━━━ Extracted information ━━━

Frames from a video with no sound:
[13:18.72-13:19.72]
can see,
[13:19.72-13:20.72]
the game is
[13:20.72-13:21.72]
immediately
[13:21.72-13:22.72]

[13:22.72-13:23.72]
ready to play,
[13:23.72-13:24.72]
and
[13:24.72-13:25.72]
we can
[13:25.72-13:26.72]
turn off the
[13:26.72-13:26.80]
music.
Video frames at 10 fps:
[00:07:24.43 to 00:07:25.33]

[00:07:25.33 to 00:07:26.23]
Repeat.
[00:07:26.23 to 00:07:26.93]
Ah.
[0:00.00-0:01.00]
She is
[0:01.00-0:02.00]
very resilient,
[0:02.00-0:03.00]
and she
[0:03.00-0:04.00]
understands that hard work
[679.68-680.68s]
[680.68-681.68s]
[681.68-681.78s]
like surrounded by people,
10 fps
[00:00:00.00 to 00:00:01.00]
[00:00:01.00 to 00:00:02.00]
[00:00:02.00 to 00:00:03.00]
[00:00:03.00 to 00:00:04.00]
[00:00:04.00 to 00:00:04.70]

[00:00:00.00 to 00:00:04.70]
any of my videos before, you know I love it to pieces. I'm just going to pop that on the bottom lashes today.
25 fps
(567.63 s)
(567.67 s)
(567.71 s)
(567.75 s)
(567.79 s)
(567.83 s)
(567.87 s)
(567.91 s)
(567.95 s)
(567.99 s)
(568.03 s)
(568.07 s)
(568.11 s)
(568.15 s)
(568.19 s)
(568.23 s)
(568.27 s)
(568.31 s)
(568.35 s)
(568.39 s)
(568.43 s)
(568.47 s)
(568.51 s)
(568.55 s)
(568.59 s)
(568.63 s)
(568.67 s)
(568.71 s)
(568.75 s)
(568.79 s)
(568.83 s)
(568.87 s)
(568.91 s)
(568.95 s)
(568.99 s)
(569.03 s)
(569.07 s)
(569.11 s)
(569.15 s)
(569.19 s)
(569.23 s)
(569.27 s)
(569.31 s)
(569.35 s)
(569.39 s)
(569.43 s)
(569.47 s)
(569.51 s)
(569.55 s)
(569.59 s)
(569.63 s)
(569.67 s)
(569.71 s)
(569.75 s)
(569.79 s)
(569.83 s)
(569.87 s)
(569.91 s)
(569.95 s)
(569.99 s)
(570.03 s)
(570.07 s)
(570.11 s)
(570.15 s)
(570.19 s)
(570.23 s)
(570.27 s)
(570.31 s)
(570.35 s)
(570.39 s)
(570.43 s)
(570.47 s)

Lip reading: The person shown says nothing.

━━━

Exercise directions >> Exactly as shown, give every record again.

Finished exercise >>
Frames from a video with no sound:
[13:18.72-13:19.72]
can see,
[13:19.72-13:20.72]
the game is
[13:20.72-13:21.72]
immediately
[13:21.72-13:22.72]

[13:22.72-13:23.72]
ready to play,
[13:23.72-13:24.72]
and
[13:24.72-13:25.72]
we can
[13:25.72-13:26.72]
turn off the
[13:26.72-13:26.80]
music.
Video frames at 10 fps:
[00:07:24.43 to 00:07:25.33]

[00:07:25.33 to 00:07:26.23]
Repeat.
[00:07:26.23 to 00:07:26.93]
Ah.
[0:00.00-0:01.00]
She is
[0:01.00-0:02.00]
very resilient,
[0:02.00-0:03.00]
and she
[0:03.00-0:04.00]
understands that hard work
[679.68-680.68s]
[680.68-681.68s]
[681.68-681.78s]
like surrounded by people,
10 fps
[00:00:00.00 to 00:00:01.00]
[00:00:01.00 to 00:00:02.00]
[00:00:02.00 to 00:00:03.00]
[00:00:03.00 to 00:00:04.00]
[00:00:04.00 to 00:00:04.70]

[00:00:00.00 to 00:00:04.70]
any of my videos before, you know I love it to pieces. I'm just going to pop that on the bottom lashes today.
25 fps
(567.63 s)
(567.67 s)
(567.71 s)
(567.75 s)
(567.79 s)
(567.83 s)
(567.87 s)
(567.91 s)
(567.95 s)
(567.99 s)
(568.03 s)
(568.07 s)
(568.11 s)
(568.15 s)
(568.19 s)
(568.23 s)
(568.27 s)
(568.31 s)
(568.35 s)
(568.39 s)
(568.43 s)
(568.47 s)
(568.51 s)
(568.55 s)
(568.59 s)
(568.63 s)
(568.67 s)
(568.71 s)
(568.75 s)
(568.79 s)
(568.83 s)
(568.87 s)
(568.91 s)
(568.95 s)
(568.99 s)
(569.03 s)
(569.07 s)
(569.11 s)
(569.15 s)
(569.19 s)
(569.23 s)
(569.27 s)
(569.31 s)
(569.35 s)
(569.39 s)
(569.43 s)
(569.47 s)
(569.51 s)
(569.55 s)
(569.59 s)
(569.63 s)
(569.67 s)
(569.71 s)
(569.75 s)
(569.79 s)
(569.83 s)
(569.87 s)
(569.91 s)
(569.95 s)
(569.99 s)
(570.03 s)
(570.07 s)
(570.11 s)
(570.15 s)
(570.19 s)
(570.23 s)
(570.27 s)
(570.31 s)
(570.35 s)
(570.39 s)
(570.43 s)
(570.47 s)

Lip reading: The person shown says nothing.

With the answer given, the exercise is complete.